[Data for this task Boundary: Start]
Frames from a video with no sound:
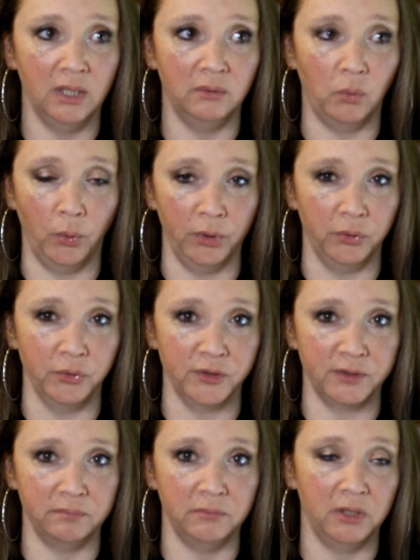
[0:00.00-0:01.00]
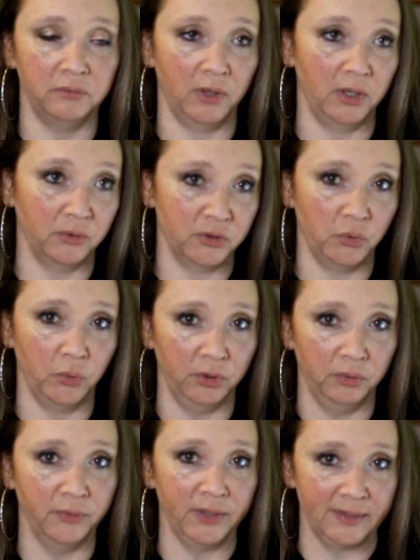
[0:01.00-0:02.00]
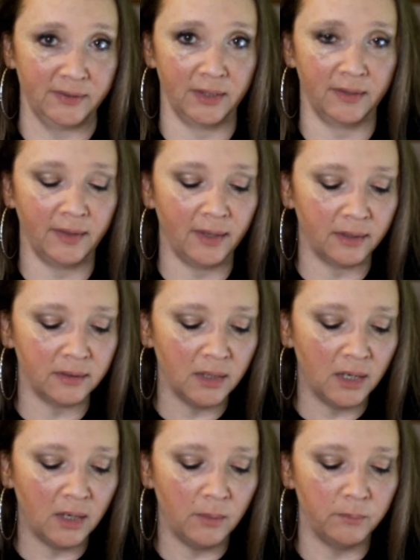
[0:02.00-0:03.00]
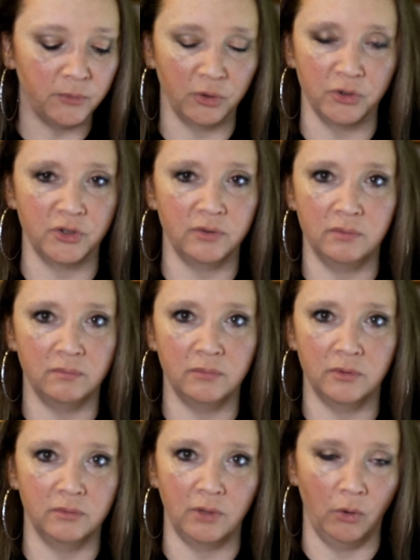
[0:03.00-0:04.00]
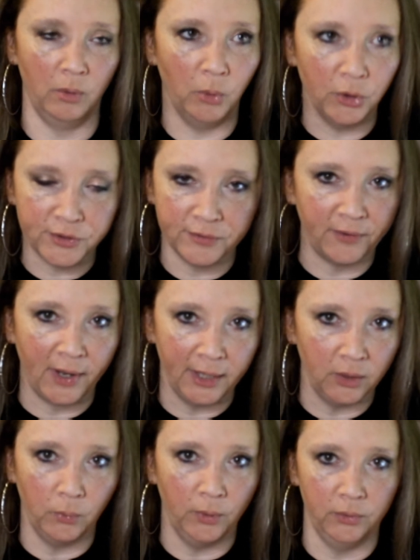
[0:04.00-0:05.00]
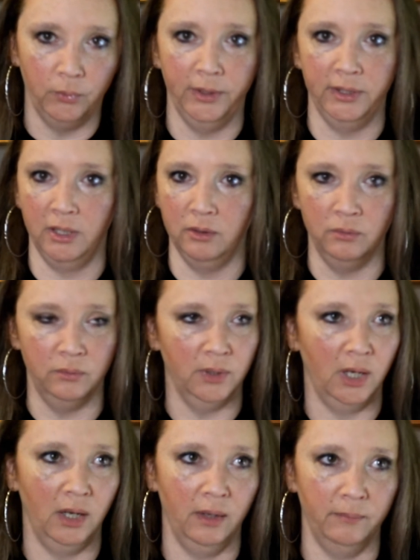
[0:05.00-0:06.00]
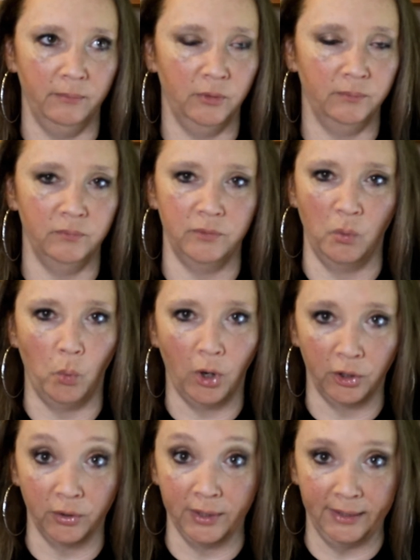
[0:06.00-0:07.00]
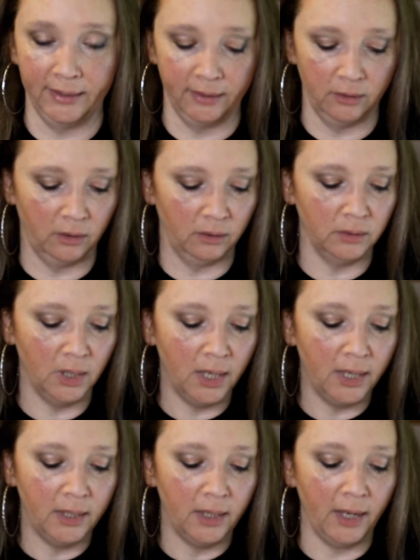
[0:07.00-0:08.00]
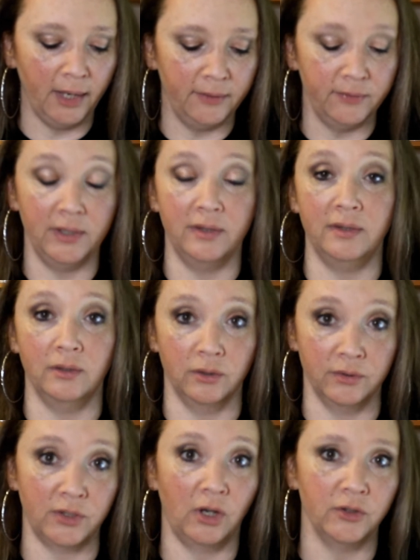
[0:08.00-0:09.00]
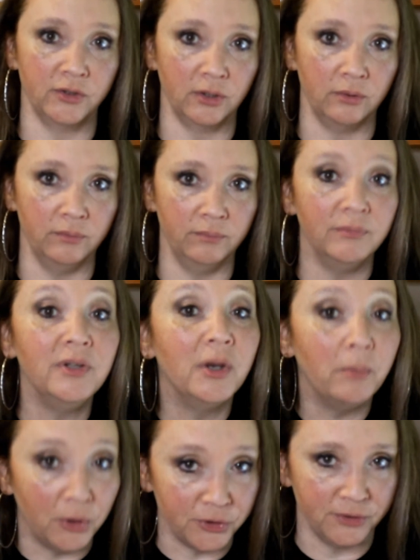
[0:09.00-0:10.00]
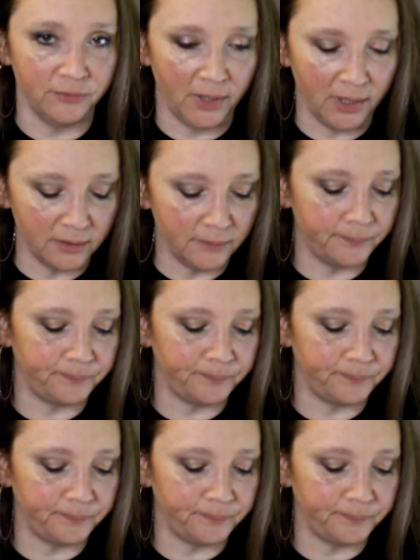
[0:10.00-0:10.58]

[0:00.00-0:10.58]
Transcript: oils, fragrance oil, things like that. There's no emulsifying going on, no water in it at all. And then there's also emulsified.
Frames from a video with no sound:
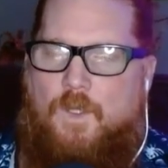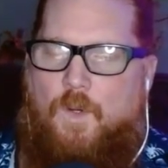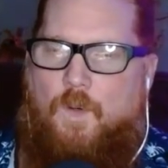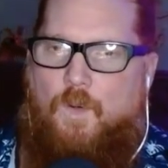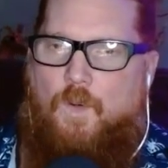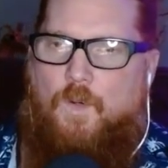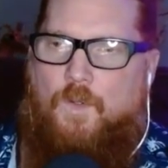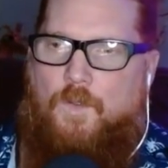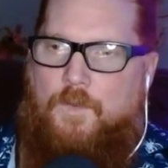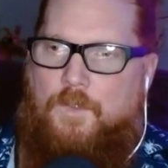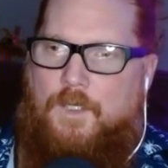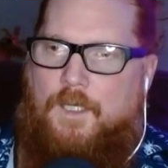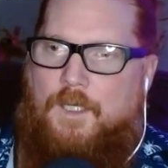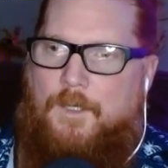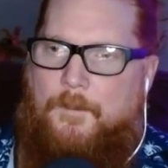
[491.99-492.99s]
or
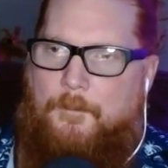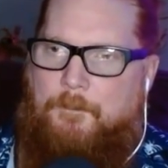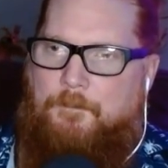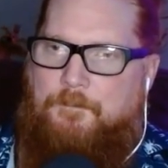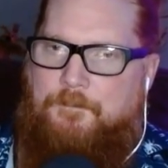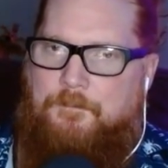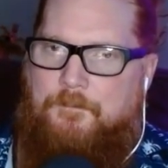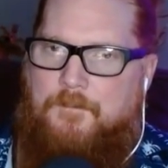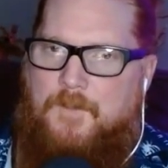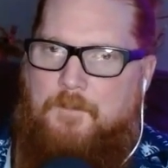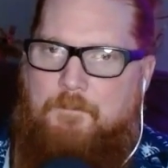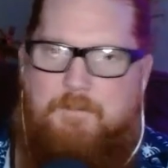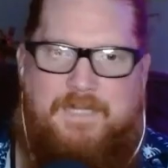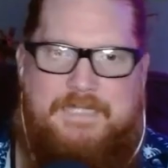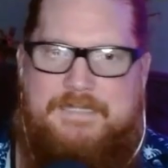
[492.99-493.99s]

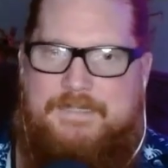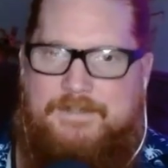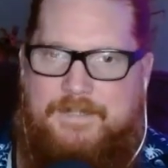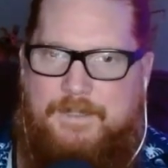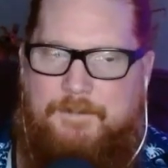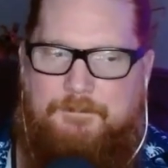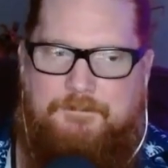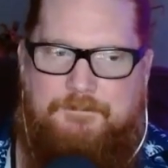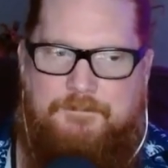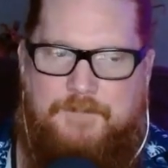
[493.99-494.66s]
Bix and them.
[Data for this task Boundary: End]
__Work item__: The line with "[0:02.00-0:03.00]" and each line after it, through the final line of the data, are to be duplicated exactly, with pictures left out and nothing more included.

__Result of the task__:
[0:02.00-0:03.00]
[0:03.00-0:04.00]
[0:04.00-0:05.00]
[0:05.00-0:06.00]
[0:06.00-0:07.00]
[0:07.00-0:08.00]
[0:08.00-0:09.00]
[0:09.00-0:10.00]
[0:10.00-0:10.58]

[0:00.00-0:10.58]
Transcript: oils, fragrance oil, things like that. There's no emulsifying going on, no water in it at all. And then there's also emulsified.
Frames from a video with no sound:
[491.99-492.99s]
or
[492.99-493.99s]

[493.99-494.66s]
Bix and them.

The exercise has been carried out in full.